A few years back, we worked with the CEO of a company on a speech assignment that promised to be both fun and challenging.The CEO had built the company from nothing to dominate its industry. He had achieved a great deal, and was now ready to tell his story to the world. He had spoken to his employees, and a few industry groups before, but had never ventured outside of this narrow sphere of influence.
Now he wanted to go big. He got in touch with a speaker bureau, and asked it to book him. The bureau counseled him to go small — to begin with a modest venue and a small audience. Just to get the hang of it.
He rejected that advice. He persuaded the speaker bureau to get him a large audience—6,000 people—and a high fee for his first time out. So the bureau called us in to help write the speech. The stakes were high and the speaker inexperienced. A coach seemed like a good idea.
We wrote the speech, and it was a compelling one—if I do say so—because the CEO was an immigrant who started with nothing and built the company up through hard work and business savvy, a classic “rags to riches” story. This was a person who changed the world in a significant way and had, as a result, a good message for people to hear.
Once everyone was happy with the speech, we proposed that the speaker rehearse. The CEO resisted, saying, “I’m very comfortable under pressure because of my extensive martial arts training. I’ll be fine.”

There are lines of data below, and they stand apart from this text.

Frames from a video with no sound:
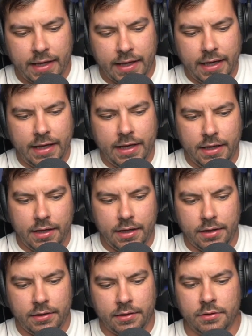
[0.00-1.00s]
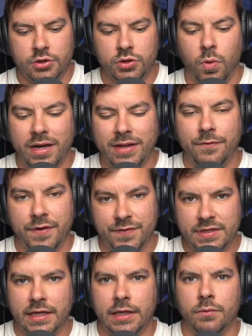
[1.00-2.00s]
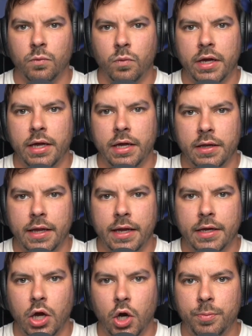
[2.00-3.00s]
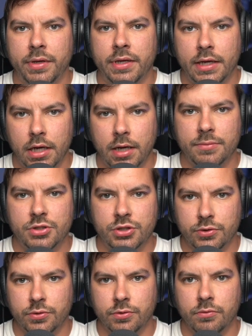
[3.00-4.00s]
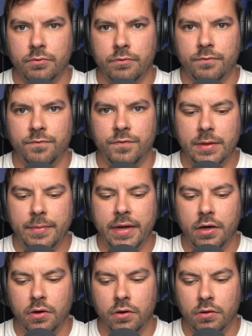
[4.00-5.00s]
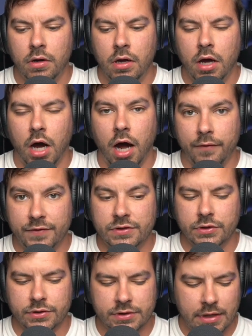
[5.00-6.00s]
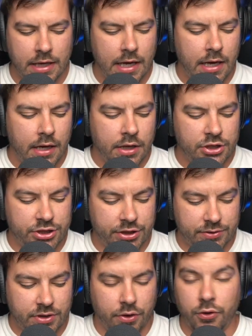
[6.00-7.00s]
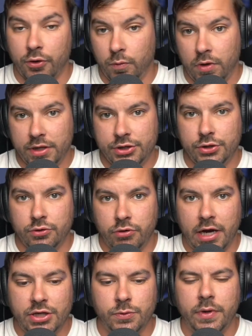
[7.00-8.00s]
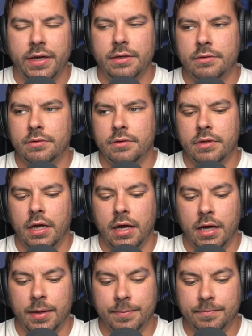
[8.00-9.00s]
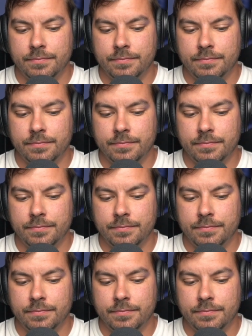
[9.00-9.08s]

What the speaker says: in 2015 when they opened it up to female officers. She was the third one to graduate, and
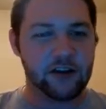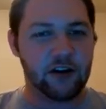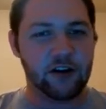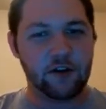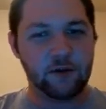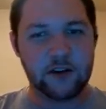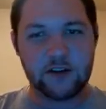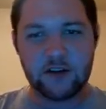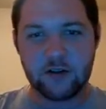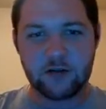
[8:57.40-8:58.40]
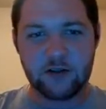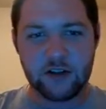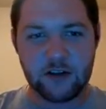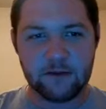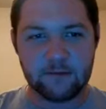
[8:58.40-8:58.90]
open
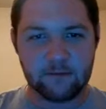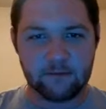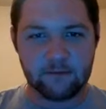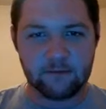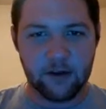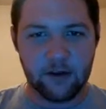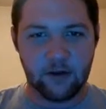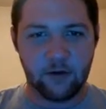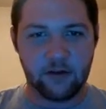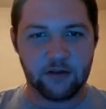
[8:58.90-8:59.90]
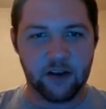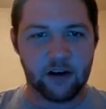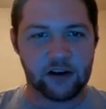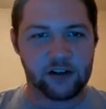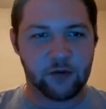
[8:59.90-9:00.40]
ocean where
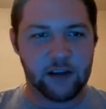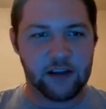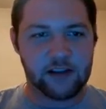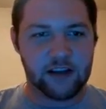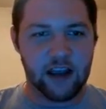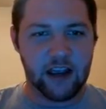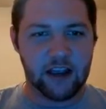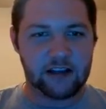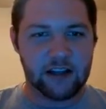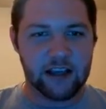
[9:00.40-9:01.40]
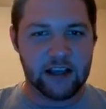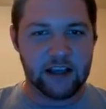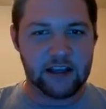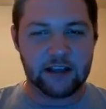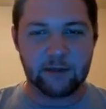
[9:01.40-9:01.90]
there are squids and
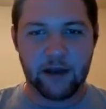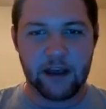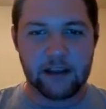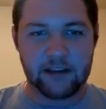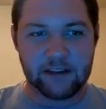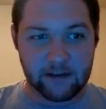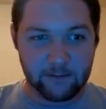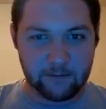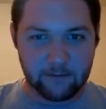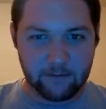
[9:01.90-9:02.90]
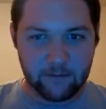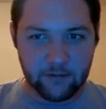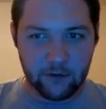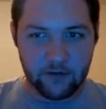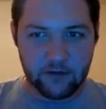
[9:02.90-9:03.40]
lily pads.
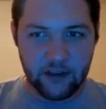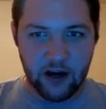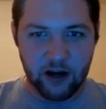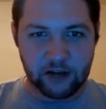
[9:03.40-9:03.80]
Where there are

We pressed hard, but the speaker ultimately did not rehearse beyond talking through the script in a 10-minute session in his palatial apartment overlooking Central Park in New York.
I called my good friends at the speaker bureau to warn them that our speaker hadn’t rehearsed and I was worried. They thanked me for the warning, and we all held our collective breaths.
The big day and the debut came, and with it … disaster.
The stage was quite wide, and the conference organisers had put a couch in the middle of the wide expanse to break it up. At one end of the stage—stage right—was the podium, and at the other end, a potted plant. The speaker began at the podium, but soon left it to roam the stage.
A couple of minutes in, he jumped up on the couch and executed what everyone figured out later must have been a half-remembered Kung Fu move. It was dramatic; the audience was riveted. Then he jumped down, uttered a few lines from the speech, and jumped up on the couch again, performing another semi-martial-arts manoeuvre, and a few more lines from the speech.
He kept up this astounding mixture of speaking and martial arts ballet until he had managed to get through—incoherently—about half the speech. Then he (mercifully) stopped and asked for questions.
There were none. 6,000 people in the audience were stunned into silence.
The CEO has never spoken in front of a large audience again. The speaker bureau didn’t talk to me for three years, even though the CEO had the decency to call both me and the speaker bureau up and apologise.
The organiser of the event has a ‘bootleg’ tape of the speech which is played at late night “after event” parties to riotous laughter. They coined the phrase “jumping the couch” from this incident to describe a speaker who melts down during a speech.
You must rehearse. You don’t want to jump the couch. Adrenaline plays funny tricks on the mind, and you need to establish the muscle memory of a full, physical rehearsal in order to give your body something remembered to do when the adrenaline kicks in. A mental run-through is not enough. You must rehearse.
If find yourself arguing with me, or yourself, giving reasons why you don’t need to rehearse, that’s a red public speaking flag. Professionals rehearse. Amateurs jump the couch. So rehearse.
(Some details have been changed to protect the CEO in question.)